Zwitterions show great superiority in the field of polymer membrane surface functionalization, as the synthesis process is simple, the adaptability of functional groups is strong, and zwitterions with strong hydration capacity in aqueous solutions can inhibit protein adsorption. In this study, a polyacrylonitrile ultrafiltration membrane was modified to improve anti-protein-fouling capacity by grafting short-chain sulfonic type zwitterions. 3-Dimethylaminopropylamine was first grafted onto hydrolyzed polyacrylonitrile (PAN) membrane by the activation of 1-(3-dimethylaminopropyl)-3-ethylcarbodiimide hydrochloride (EDC). Subsequently, sulfobetaine zwitterions emerged on the membrane surface by quaternization of 1,3-propane sultone.
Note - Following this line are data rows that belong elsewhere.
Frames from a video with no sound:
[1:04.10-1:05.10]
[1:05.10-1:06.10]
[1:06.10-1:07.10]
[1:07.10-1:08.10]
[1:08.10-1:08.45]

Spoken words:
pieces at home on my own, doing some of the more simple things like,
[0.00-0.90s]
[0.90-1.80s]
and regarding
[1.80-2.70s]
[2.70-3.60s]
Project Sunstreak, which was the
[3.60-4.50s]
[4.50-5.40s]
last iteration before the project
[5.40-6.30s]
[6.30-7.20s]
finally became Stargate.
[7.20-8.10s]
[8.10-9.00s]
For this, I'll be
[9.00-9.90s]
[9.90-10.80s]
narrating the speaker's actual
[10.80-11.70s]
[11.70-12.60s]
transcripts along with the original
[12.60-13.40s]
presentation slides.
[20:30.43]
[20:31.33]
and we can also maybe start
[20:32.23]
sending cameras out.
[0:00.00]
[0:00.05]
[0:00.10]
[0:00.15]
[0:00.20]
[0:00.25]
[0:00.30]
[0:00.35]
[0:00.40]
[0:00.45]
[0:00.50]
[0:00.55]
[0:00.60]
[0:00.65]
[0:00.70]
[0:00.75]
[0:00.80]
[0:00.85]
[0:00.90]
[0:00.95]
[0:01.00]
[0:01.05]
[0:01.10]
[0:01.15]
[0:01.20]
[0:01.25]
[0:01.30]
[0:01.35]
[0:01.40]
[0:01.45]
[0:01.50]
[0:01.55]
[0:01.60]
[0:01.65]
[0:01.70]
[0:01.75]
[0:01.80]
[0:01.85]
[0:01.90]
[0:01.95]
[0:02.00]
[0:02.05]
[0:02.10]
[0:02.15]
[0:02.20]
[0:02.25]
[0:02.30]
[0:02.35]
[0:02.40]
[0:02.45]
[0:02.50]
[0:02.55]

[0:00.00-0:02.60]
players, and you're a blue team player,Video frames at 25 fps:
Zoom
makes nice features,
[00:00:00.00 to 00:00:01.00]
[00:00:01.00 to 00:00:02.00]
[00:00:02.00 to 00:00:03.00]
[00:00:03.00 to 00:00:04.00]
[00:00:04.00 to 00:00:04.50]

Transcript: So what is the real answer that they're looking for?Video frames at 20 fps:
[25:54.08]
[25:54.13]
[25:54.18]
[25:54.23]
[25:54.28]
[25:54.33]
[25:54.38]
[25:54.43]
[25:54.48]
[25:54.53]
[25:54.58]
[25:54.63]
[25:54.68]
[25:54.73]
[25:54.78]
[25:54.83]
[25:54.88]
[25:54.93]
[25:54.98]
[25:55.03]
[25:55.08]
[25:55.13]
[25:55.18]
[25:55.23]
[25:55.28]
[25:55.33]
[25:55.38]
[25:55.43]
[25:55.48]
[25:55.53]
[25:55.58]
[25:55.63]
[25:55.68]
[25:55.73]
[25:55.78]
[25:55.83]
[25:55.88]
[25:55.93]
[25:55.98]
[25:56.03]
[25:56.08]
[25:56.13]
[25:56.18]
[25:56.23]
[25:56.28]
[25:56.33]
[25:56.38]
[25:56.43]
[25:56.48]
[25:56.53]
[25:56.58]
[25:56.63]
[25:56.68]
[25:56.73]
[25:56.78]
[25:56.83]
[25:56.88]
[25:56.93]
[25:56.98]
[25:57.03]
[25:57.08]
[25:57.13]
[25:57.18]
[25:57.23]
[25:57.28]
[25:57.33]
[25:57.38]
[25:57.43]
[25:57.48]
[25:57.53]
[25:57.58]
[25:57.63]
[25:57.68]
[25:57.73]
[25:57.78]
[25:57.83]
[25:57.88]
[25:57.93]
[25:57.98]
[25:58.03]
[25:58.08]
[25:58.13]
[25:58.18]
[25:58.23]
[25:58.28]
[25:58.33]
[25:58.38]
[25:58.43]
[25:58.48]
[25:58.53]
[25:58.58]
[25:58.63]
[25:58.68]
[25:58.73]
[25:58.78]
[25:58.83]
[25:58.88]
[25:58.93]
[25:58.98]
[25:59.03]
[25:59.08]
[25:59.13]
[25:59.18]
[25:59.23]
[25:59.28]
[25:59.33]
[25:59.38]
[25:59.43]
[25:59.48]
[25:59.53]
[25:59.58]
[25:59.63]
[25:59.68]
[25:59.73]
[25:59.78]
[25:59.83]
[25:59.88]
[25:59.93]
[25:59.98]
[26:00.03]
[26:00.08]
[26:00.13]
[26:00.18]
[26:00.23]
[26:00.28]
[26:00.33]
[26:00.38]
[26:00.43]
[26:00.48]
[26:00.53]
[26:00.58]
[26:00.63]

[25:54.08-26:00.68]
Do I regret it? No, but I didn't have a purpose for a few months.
The sulfobetaine zwitterionic membranes were analyzed for surface chemical composition, hydrophilic properties, and surface and cross-sectional structure of the membrane, by a combination of Fourier transform infrared spectroscopy, X-ray photoelectron spectroscopy, contact angle measurement, and scanning electron microscopy. Static protein adsorption and dynamic filtration experiments were undertaken to show that the modified membrane had excellent resistance to protein adsorption. It was found that the molecular weight cutoff of the substrate membrane had great influence on the flux recovery rate of the modified membrane.